Despite these serious infractions, the Centers for Medicare and Medicaid Services (CMS)—the federal agency responsible for enforcing EMTALA—did not terminate West Springs’ Medicare funding or impose monetary penalties. Instead, they required the hospital to submit a plan for preventing future violations. Colorado state officials, however, stepped up oversight, mandating that the hospital hire an outside management company to continue treating patients.
West Springs Hospital did not respond to multiple requests for comment from reporters regarding their actions to prevent further EMTALA violations. In public statements, they expressed a commitment to quality care and noted that state authorities restored their full license at the end of 2024. Keele’s son, who has chosen to remain anonymous, also did not respond to requests for comment; this account is based on interviews with his mother and official documents.
The alarming reality is that over 90 psychiatric hospitals across the United States have violated EMTALA in the past 15 years, and nearly all have faced minimal consequences. Since 2019, the HHS inspector general has only issued three penalties for EMTALA violations involving psychiatric hospitals, amounting to $427,000. While some psychiatric facilities have lost Medicare certification due to violations, most have not faced such drastic repercussions.

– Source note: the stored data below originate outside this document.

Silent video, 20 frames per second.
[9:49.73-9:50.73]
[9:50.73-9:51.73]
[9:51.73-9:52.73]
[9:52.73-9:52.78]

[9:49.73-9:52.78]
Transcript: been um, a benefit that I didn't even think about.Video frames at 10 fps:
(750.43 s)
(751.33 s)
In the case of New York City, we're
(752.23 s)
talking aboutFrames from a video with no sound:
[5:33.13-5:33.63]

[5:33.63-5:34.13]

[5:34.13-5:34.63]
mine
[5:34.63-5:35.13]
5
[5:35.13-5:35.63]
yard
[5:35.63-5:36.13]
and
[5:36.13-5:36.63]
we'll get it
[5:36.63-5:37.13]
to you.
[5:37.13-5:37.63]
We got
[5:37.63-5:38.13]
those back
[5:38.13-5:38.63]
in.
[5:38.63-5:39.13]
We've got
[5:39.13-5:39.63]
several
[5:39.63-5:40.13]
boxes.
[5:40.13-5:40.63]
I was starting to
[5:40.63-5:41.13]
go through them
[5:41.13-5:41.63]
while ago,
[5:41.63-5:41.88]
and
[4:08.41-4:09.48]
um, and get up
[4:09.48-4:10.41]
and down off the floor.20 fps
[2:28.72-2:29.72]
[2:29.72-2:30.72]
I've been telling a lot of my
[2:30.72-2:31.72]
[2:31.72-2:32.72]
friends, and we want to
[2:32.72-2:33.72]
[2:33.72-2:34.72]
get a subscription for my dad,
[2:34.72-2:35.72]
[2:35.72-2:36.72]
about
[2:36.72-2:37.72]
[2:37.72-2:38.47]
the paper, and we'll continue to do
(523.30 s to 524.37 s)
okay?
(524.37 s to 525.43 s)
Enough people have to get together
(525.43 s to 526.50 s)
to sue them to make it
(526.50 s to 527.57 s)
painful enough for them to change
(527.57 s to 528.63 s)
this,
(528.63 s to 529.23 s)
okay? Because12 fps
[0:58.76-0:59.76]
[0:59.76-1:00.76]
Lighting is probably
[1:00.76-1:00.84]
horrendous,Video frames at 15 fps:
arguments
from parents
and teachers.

“Facilities are not facing consequences for providing poor quality of care,” said Morgan Shields, an assistant professor at Washington University in St. Louis who studies the quality of care for behavioral health patients. “The market isn’t punishing them and regulators are not punishing them. That’s an excellent environment to make money.”
As the mental health crisis in America escalates, with suicide rates nearing historic highs, congressional Democrats are increasingly alarmed at the implications of budget cuts made during the Trump administration that threaten oversight of facilities like West Springs. In March, the Department of Government Efficiency announced it would close half of HHS’s ten regional offices and cut 25% of its workforce.
Representatives like Lloyd Doggett, a Texas Democrat, have raised concerns that these cuts may undermine the core functions of HHS, including the enforcement of federal regulations like EMTALA. “The abrupt firing of so many dedicated public servants weakens the ability of the Centers for Medicare and Medicaid Services to conduct important oversight and enforcement work,” Doggett stated, emphasizing that those who violate EMTALA may evade accountability.
As of now, these requests for information regarding the impact of budget cuts have gone unanswered. “CMS will continue to enforce EMTALA,” an agency representative stated in a response to inquiries. However, the White House has not commented on the budget cuts’ effects.
The prevalence of EMTALA violations by psychiatric hospitals, coupled with the lack of enforcement, coincides with a national mental health crisis. Hospitals are increasingly turning away patients in need, raising urgent questions about the adequacy of emergency mental health care in the United States.
Melissa Keele reflects on her son’s struggles and worries about how his life might have unfolded differently if he had received appropriate care when he needed it most. “I just wish I could have gotten people to work with me when this all started,” she lamented. “We’d be in a totally different place if we had a plan—before it got so out of control.”
Now, with West Springs’ closure, the community is left grappling with the stark reality of a lack of local psychiatric care. “For those who need care,” Keele said, “Denver is pretty far away.”